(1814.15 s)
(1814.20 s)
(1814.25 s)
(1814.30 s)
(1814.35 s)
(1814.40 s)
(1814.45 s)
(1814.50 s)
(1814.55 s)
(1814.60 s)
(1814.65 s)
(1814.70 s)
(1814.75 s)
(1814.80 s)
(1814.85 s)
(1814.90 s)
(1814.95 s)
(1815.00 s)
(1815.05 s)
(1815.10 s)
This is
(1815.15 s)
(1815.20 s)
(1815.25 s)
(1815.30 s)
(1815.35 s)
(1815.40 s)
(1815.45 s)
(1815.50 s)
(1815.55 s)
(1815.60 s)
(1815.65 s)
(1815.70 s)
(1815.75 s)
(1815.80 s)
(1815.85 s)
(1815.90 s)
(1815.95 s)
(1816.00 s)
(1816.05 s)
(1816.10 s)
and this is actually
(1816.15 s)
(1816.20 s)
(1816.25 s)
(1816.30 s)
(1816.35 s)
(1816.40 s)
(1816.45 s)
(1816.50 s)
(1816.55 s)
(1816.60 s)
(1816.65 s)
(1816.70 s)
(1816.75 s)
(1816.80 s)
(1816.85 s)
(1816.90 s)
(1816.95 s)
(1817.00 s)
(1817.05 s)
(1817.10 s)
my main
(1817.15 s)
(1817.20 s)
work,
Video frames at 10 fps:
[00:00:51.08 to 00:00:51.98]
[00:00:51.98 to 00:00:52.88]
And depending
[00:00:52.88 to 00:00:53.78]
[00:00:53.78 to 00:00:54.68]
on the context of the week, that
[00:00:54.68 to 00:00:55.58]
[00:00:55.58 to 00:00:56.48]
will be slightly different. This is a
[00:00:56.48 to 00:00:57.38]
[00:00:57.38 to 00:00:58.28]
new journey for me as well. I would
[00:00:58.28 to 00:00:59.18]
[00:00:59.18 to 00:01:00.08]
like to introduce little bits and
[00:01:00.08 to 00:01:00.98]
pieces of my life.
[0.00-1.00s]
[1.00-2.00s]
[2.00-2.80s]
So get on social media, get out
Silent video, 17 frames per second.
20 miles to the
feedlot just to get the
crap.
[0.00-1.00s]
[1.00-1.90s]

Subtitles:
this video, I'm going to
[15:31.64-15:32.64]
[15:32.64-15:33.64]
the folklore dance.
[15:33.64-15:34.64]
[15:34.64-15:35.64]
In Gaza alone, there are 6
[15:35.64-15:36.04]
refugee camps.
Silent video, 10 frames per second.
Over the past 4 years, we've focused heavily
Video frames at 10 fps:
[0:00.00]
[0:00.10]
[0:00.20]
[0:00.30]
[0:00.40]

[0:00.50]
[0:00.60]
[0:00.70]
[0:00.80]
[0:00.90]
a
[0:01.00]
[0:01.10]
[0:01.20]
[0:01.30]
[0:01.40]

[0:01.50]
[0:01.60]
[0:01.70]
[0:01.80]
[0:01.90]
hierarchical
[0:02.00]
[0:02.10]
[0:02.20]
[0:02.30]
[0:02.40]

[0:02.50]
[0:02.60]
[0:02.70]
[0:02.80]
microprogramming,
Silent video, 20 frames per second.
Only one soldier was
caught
——————————
**WHAT YOU NEED TO DO**
Take the lines above from the one containing "(1814.20 s)" to the one containing "(1816.65 s)" and retype them exactly, both ends included, with nothing added.

**RESULT OF THIS TASK**
(1814.20 s)
(1814.25 s)
(1814.30 s)
(1814.35 s)
(1814.40 s)
(1814.45 s)
(1814.50 s)
(1814.55 s)
(1814.60 s)
(1814.65 s)
(1814.70 s)
(1814.75 s)
(1814.80 s)
(1814.85 s)
(1814.90 s)
(1814.95 s)
(1815.00 s)
(1815.05 s)
(1815.10 s)
This is
(1815.15 s)
(1815.20 s)
(1815.25 s)
(1815.30 s)
(1815.35 s)
(1815.40 s)
(1815.45 s)
(1815.50 s)
(1815.55 s)
(1815.60 s)
(1815.65 s)
(1815.70 s)
(1815.75 s)
(1815.80 s)
(1815.85 s)
(1815.90 s)
(1815.95 s)
(1816.00 s)
(1816.05 s)
(1816.10 s)
and this is actually
(1816.15 s)
(1816.20 s)
(1816.25 s)
(1816.30 s)
(1816.35 s)
(1816.40 s)
(1816.45 s)
(1816.50 s)
(1816.55 s)
(1816.60 s)
(1816.65 s)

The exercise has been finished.